Limpieza es la claridad espumosa y fragante de una vida toda servicio, entrega a Dios y a los demás.

Pero, como no bastaría que nosotros nos regaláramos a Dios para participar su vida si Él antes no se ofreciera, se regalara a nosotros, como lo ha hecho concretamente en el Hijo y el Espíritu que se nos alcanza en Jesús. Y como el Jesús de la historia solo vivió unas decenas de años, hace casi dos mil; por eso esa oferta divina la dejó permanente en su Iglesia, mediante el sacerdocio y, especialmente, de la santa Misa.

Porque el sacerdote, como hombre, podrá ser mejor o peor que los demás. Él comparte como cualquiera el hecho de ser cristiano y la responsabilidad de tener que responder con fidelidad o no a las instancias del amor de Dios. Pero, desde su ordenación, se constituye en ‘signo viviente' de esa gracia que Dios ofrece libremente -no porque esté obligado- y que nosotros no tenemos derecho a reclamar como nuestra sino a recibir como regalada.

El tener que depender del oficio sacerdotal concretiza tangiblemente, sacramentalmente, el hecho de lo inmerecido de la gracia, cosa que podríamos olvidar si solo nuestros actos interiores fueran capaces de redimirnos.

No, el encuentro del amor de Dios y del amor del hombre que le responde, Dios quiere que se haga a través del sacerdocio que nos hace recordar que el don viene de arriba y no –como si ya lo poseyéramos- de adentro, a lo yoga o a lo budista. La gracia promana no de nuestros actos o acciones, sino del Dios trascendente a toda realidad y todo mérito.

La Misa es el medio sacramental en el actual todas nuestras obras de amor desarrolladas en la vida cotidiana, del día, de la semana, todas nuestras obras de abnegación y de éxtasis y de servicio y entrega, presentadas a Dios en el ofertorio y significadas en el pan y el vino, son consagradas luego por el sacerdote. Consagración que representa la fuerza que viene de arriba y la aceptación que Dios hace de ellas para devolvérnoslas en el cuerpo y la sangre de Jesús, en Vida divina. Entregamos vida humana, carne, y se nos retorna Vida divina, espíritu.

La Misa es, pues, el vehículo de nuestra metamorfosis, de nuestra elevación de lo humano a lo divino, de la carne al espíritu. Todo lo que de nosotros vamos dando de amor en nuestras vidas, a Dios y a los demás, Dios lo va transformando, mediante la Misa, en vida sobrenatural y trinitaria.

La dinámica metamórfica, divinizante que saturó la cruz de Cristo en la cual a su entrega total -entrega total de Dios al hombre y del hombre a Dios- sigue el estallido de su glorificación; esa misma dinámica es la que permanece como fuente divina, en su representación simbólica pero plenamente real y eficaz, de la Santa Misa.

Y eso es lo que hoy conmemoramos.
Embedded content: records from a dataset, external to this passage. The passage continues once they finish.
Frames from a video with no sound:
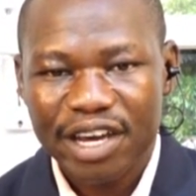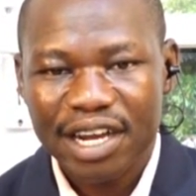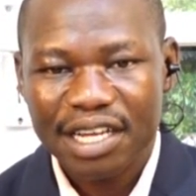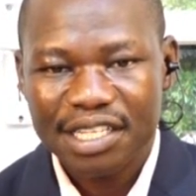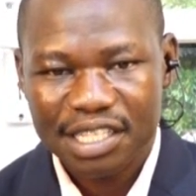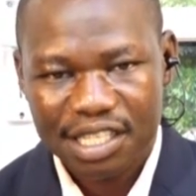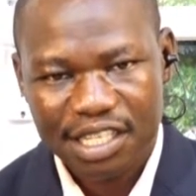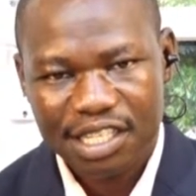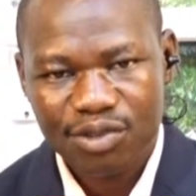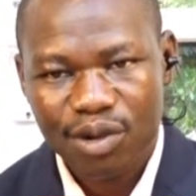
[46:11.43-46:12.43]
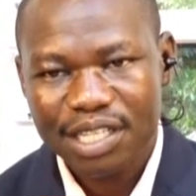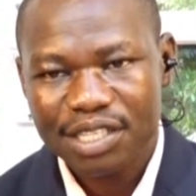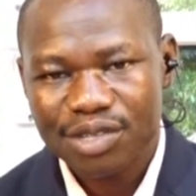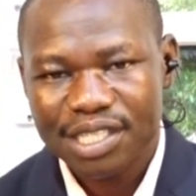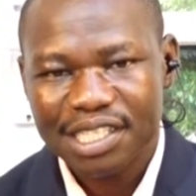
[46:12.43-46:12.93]
It is quite
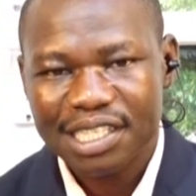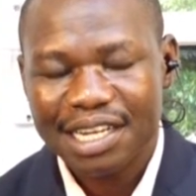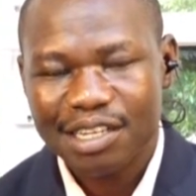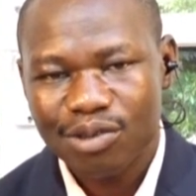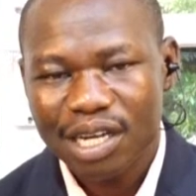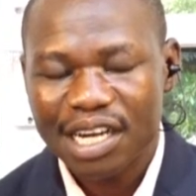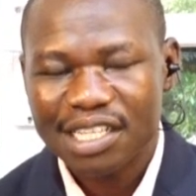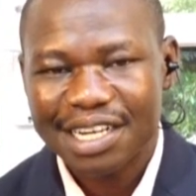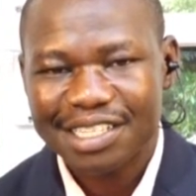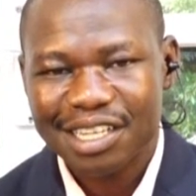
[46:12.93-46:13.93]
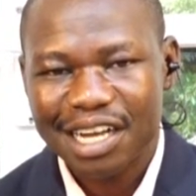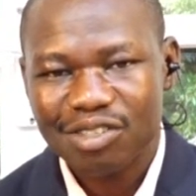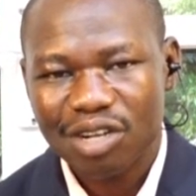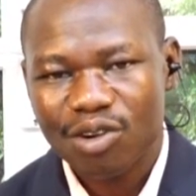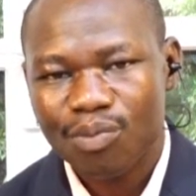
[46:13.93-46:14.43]
interesting that Uganda has
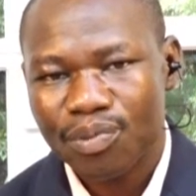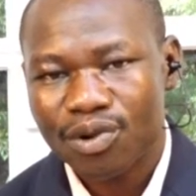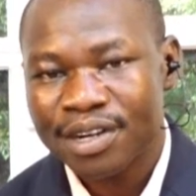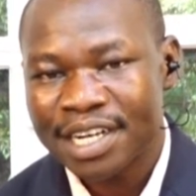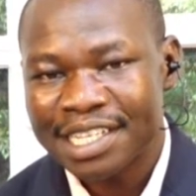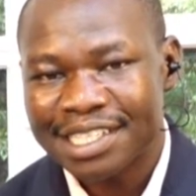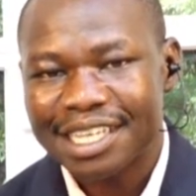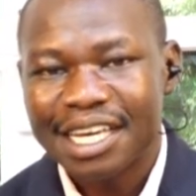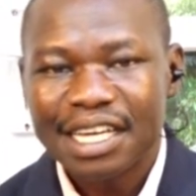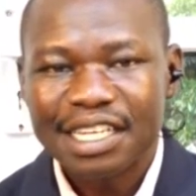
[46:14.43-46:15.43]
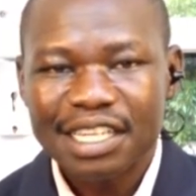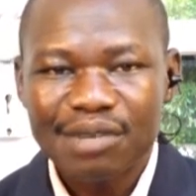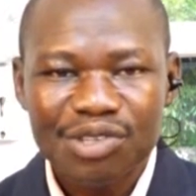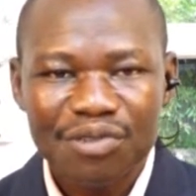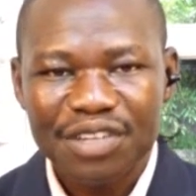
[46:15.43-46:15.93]
actually progressed in
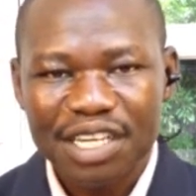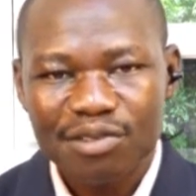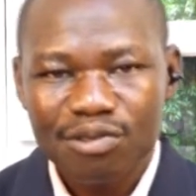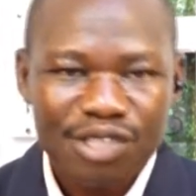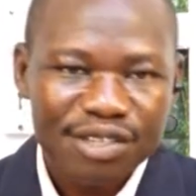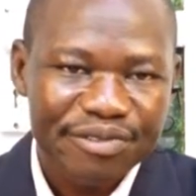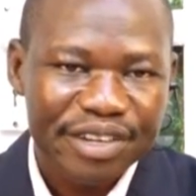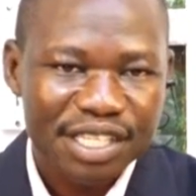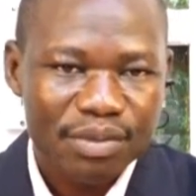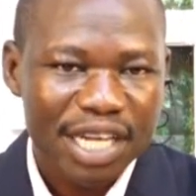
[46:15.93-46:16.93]
terms of the inclusiveness,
La institución del sacerdocio cristiano, de la Eucaristía, los medios concretos mediante los cuales el cristiano habrá de transformar toda su vida en una continua Misa. Sin la cual vida de entrega y de amor, sin la cual Misa vivida -como acusaba Pablo a los Corintios y nos dice hoy Juan en su evangelio- nuestra presencia en la Eucaristía se transforma en una mentira viviente, en sacrilegio, en un ‘comer y beber nuestra propia condenación', en presencia de Judas, en mera asistencia a un rito.

Dios no lo quiera. Que Él lave nuestros pies, que, completamente bañados, vivamos en su amor, que sepamos darle mucho de nosotros en servicio y don, para que Él nos devuelva todo en alegría de Dios, en verdadera Comunión.